Darby Saxbe, University of Southern California – Dad Brain? How Fatherhood Changes the Brain

We’ve heard of dad bod, but how about dad brain?

Darby Saxbe, professor in the psychology department at the University of Southern California, looks at how fatherhood can change the brain.

Darby Saxbe is a professor in the psychology department at the University of Southern California, where she co-directs the USC Center for the Changing Family and studies families, stress, health, and neuroplasticity in her NEST (Neuroendocrinology of Social Ties) Lab.

Dad Brain? How Fatherhood Changes the Brain

In recent decades, the hours per week that fathers spend in childcare has tripled in the United States – and it is known that children with involved fathers do better on a range of outcomes. But there is surprisingly little research on how fatherhood affects men. Does fatherhood reshape men’s brain and bodies in ways that might motivate their parenting?

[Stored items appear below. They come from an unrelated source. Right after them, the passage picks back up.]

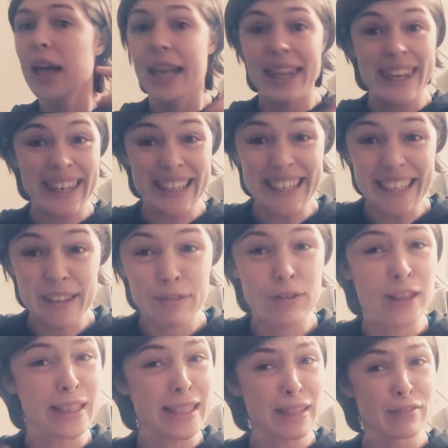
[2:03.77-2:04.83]
Leave,
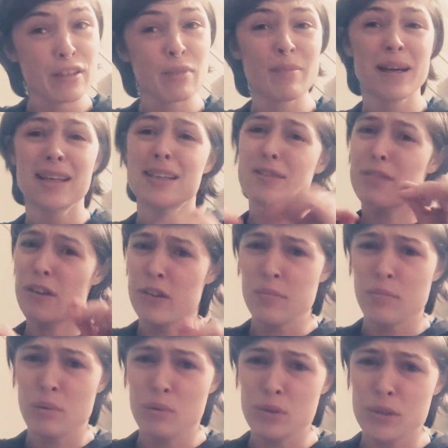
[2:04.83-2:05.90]
the leave command is very
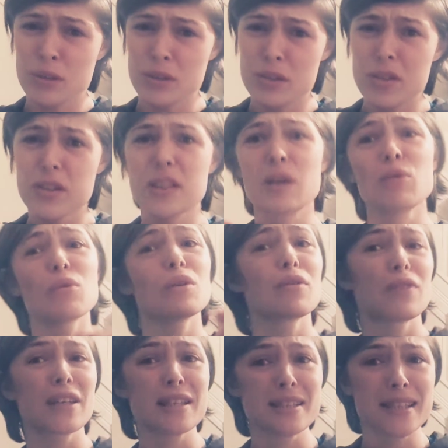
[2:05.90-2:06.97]
important. Now all of
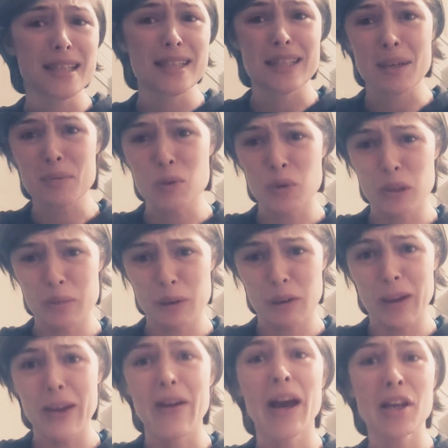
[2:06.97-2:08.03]
these things I'm talking about
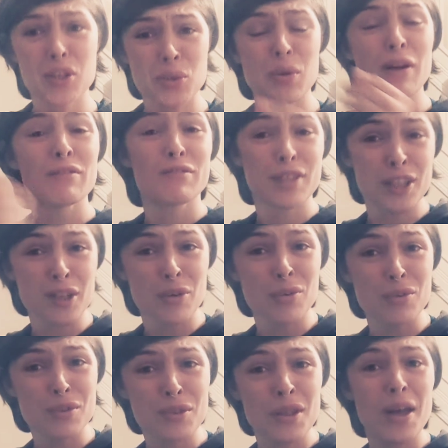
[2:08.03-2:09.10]
here, I do have
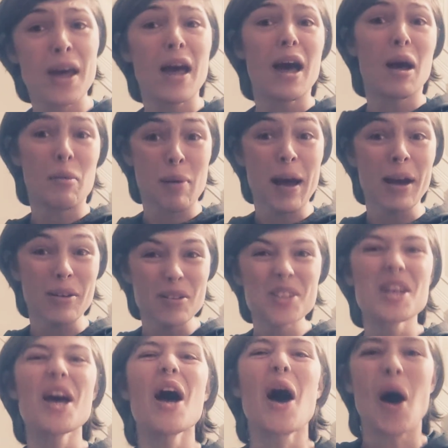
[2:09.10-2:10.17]
videos about
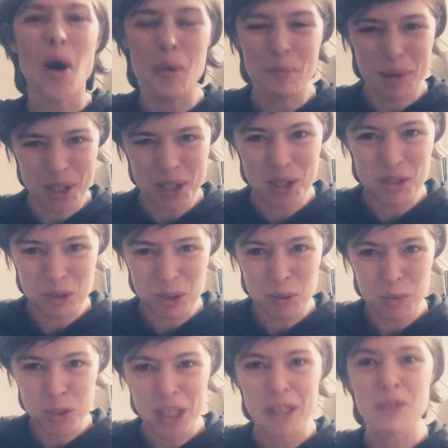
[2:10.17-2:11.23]
on my YouTube
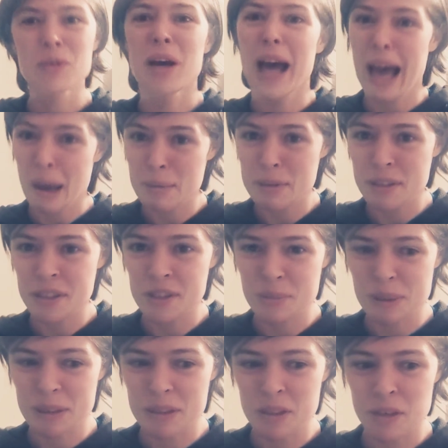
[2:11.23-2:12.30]
channel, Abby Tales
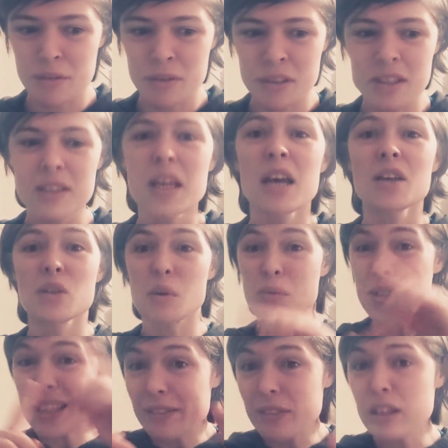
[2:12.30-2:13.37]
Pet Services, so I'm
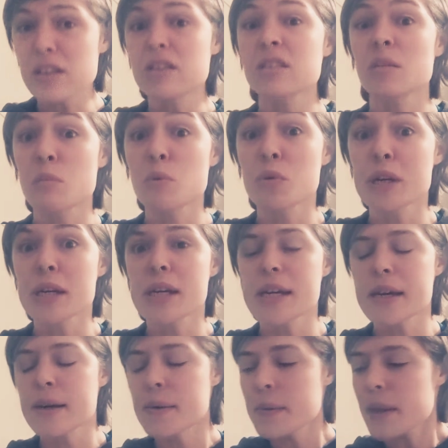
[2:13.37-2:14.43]
just giving a summary
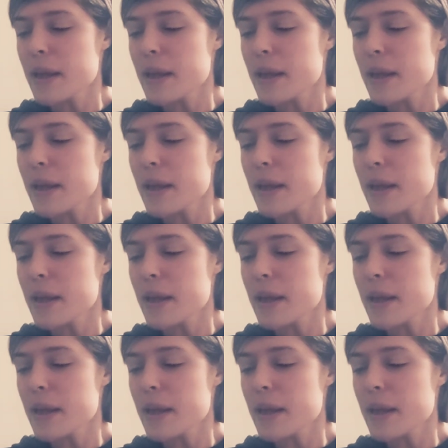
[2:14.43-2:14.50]
here.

In a recent study our research group embarked on a unique international collaboration. We put two groups of first-time fathers – one group in Spain, one in California– into an MRI scanner twice: first during their partners’ pregnancy, and again after their baby was six months old. The study also included a control group of childless men in Spain. We found several significant differences in the brains of the fathers that did not emerge within the childless men. In both the Spanish and Californian samples, fathers showed decreased grey matter volume in cortical brain structures responsible for visual processing, attention, and empathy towards the baby. 

These new findings echo research on new mothers. In a study conducted by our collaborators in Spain, first-time mothers scanned before pregnancy, and again shortly after birth, also displayed brain volume decreases that were so clear, an algorithm could tell the brains of mothers and non-mothers apart. Changes appeared in many of the same structures we observed in the new fathers. However, brain changes in our fathers were less pronounced than the mothers in this earlier study – about half the magnitude – and also appeared more variable. Fathers’ engagement in childcare may affect the plasticity of the fathering brain. More research is needed to tease out these questions and to figure out how best to intervene with fathers who may struggle to adjust to parenting.